Scientists are cautiously optimistic about the promise of an experimental drug shown to modestly slow the progression of Alzheimer's disease in some patients.
Alzheimer's disease is the most common form of dementia and is a physical brain condition that causes impaired memory, thinking and behaviour.
It has no cure and, so far, treatments have focused more on managing symptoms — with limited success — as opposed to a new drug, lecanemab, which is designed to slow the progression of Alzheimer's.
A stage-three clinical trial was conducted, involving administering the drug to people in the early stages of the disease.
Full results — published in the New England Journal of Medicine [NEJM] — showed lecanemab modestly slowed the progression of Alzheimer's over an 18-month trial period.
On an 18-point scale, patients who took the drug were 0.45 points better off than those on the placebo.
However, there were also notable side effects and scientific opinion remains divided about the significance of the findings.
Scientia Professor Henry Brodaty is co-director of the Centre for Healthy Brain Ageing at the University of New South Wales (UNSW).
"The current drugs we have … they're [addressing symptoms]. They don't actually slow the disease process," he said.
Not a 'magic bullet'
In patients with Alzheimer's disease, there is a build-up in the brain of an abnormal but somewhat common protein called amyloid and that's what this drug targets.

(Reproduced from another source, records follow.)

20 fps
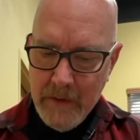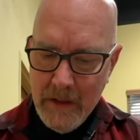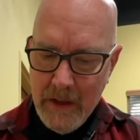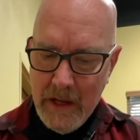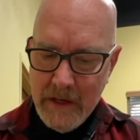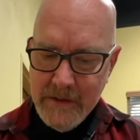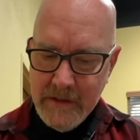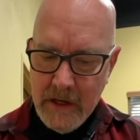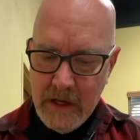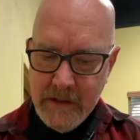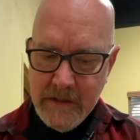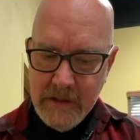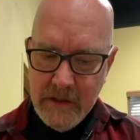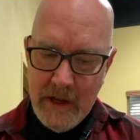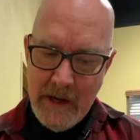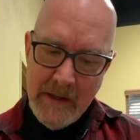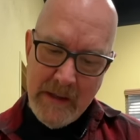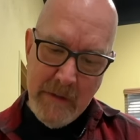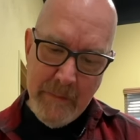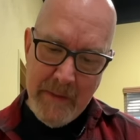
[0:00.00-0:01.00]
It's it's
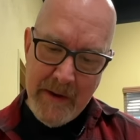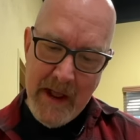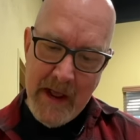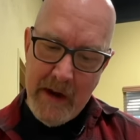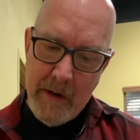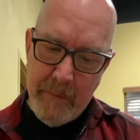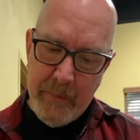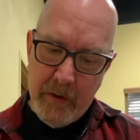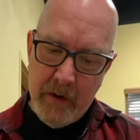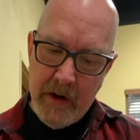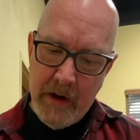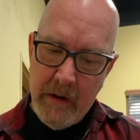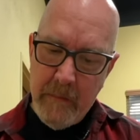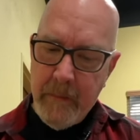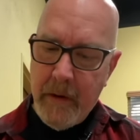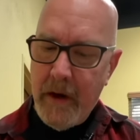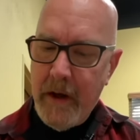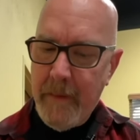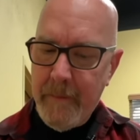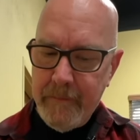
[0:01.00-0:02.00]
like the banana pudding,
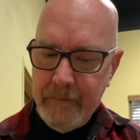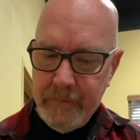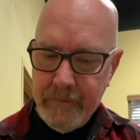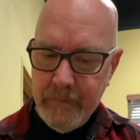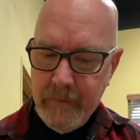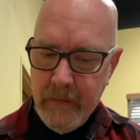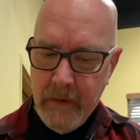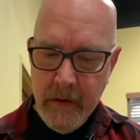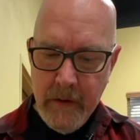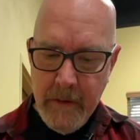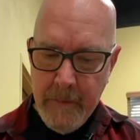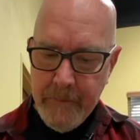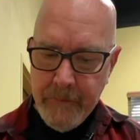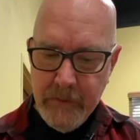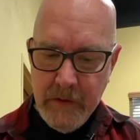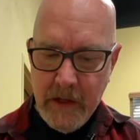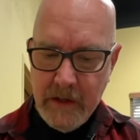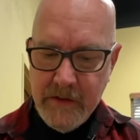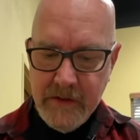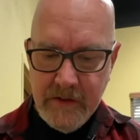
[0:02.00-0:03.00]
but
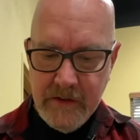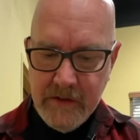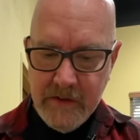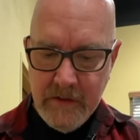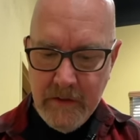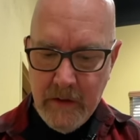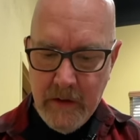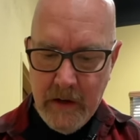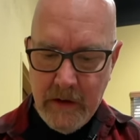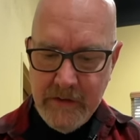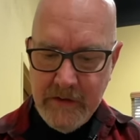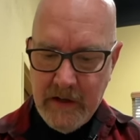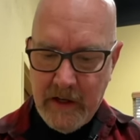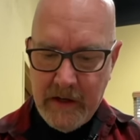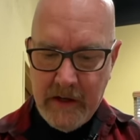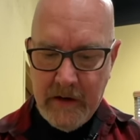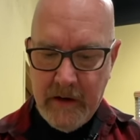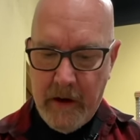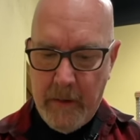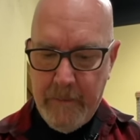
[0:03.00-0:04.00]
it's it's like
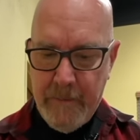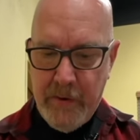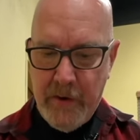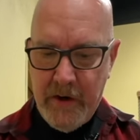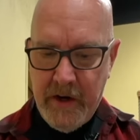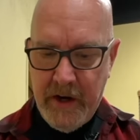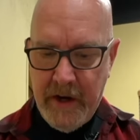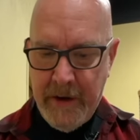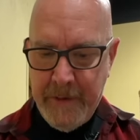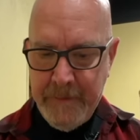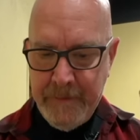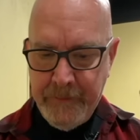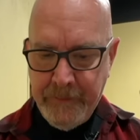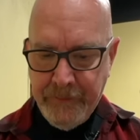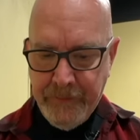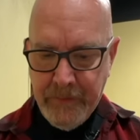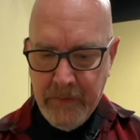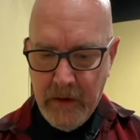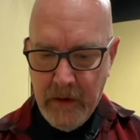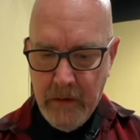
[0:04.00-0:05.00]
a pudding
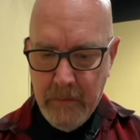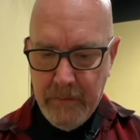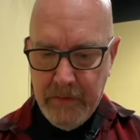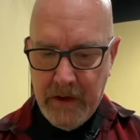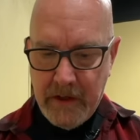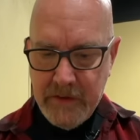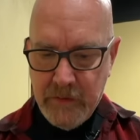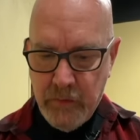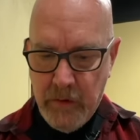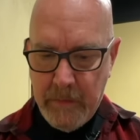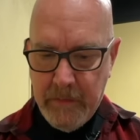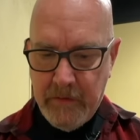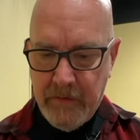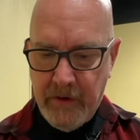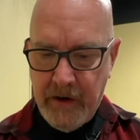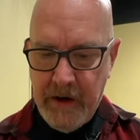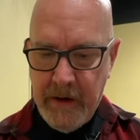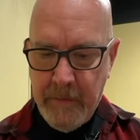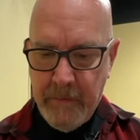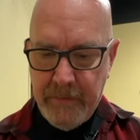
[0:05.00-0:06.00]
plus whipped
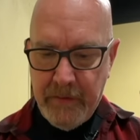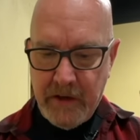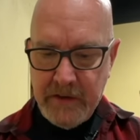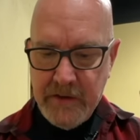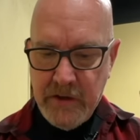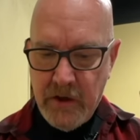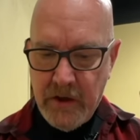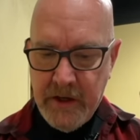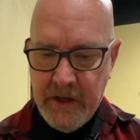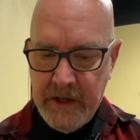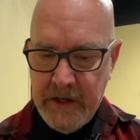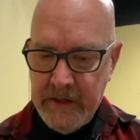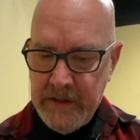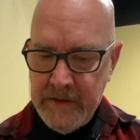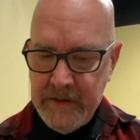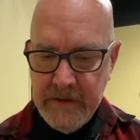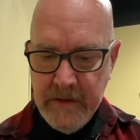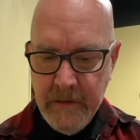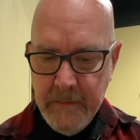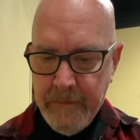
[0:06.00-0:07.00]
cream plus
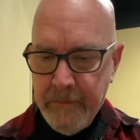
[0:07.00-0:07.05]
cookies.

"There have been a number of trials looking at antibodies to remove this protein," Professor Brodaty said.
"This is the first trial to reach its primary outcome as stipulated, in reducing the rate of cognitive decline. So, it's quite exciting.
"But let me emphasise it's not a magic bullet."
Professor Brodaty said trial participants declined by about half a point less than the people not on the drug.
"So they were able to able to stay about five months ahead of the person on placebo in an 18-month trial," he said.
There are also concerns about some side effects experienced by patients in the trial.
"Some people get swelling of the brain and some people get micro haemorrhages," Professor Brodaty said.
"Some people on placebo get micro haemorrhages, too, but [on the drug] it's about double the rate."
The NEJM research paper concludes that "longer trials are warranted to determine the efficacy and safety of Iecanemab in early Alzheimer's disease".
Two patients who took part in the trial also died during the study.
Investigators have not linked the deaths to the treatment itself, however, it has led to questions about the wider use of the drug, especially in people who may be taking multiple medications.
Professor Peter Schofield is the chief executive of Neuroscience Research Australia and thinks it's an exciting finding for the advancement of medical research.
"I'm an optimist," he said. "This is the first of the new generation of Alzheimer's drugs that has actually shown improvements in cognition, a slowing of decline — not a huge impact — but the first drug to actually show that.
"Some will say, 'Well, it's not a big effect, therefore, how big a breakthrough is this?' And I understand exactly where those people come from. But you've got to start somewhere."
FDA approval pending
Professor Brodaty anticipates the findings will lead to further fine-tuning of drugs targeting the amyloid protein.
"I think we're still going to need a lot more innovation to get past that threshold and lead to more significant effect, reduced frequency of dosing, less side effects," he said.
"You've got to sort of have the conceptual pathway open and then, all of a sudden, more people will join that pathway, looking to see what they could bring forward as innovation."
The United States Food and Drug Regulator (FDA) is weighing up whether or not to grant approval for the use of lecanemab.
Professor Brodaty suspects that will happen.
"But antibody drugs are expensive biologicals," he said, "and, so, it's one thing to have approval. It's another thing to be in broad common use and very affordable."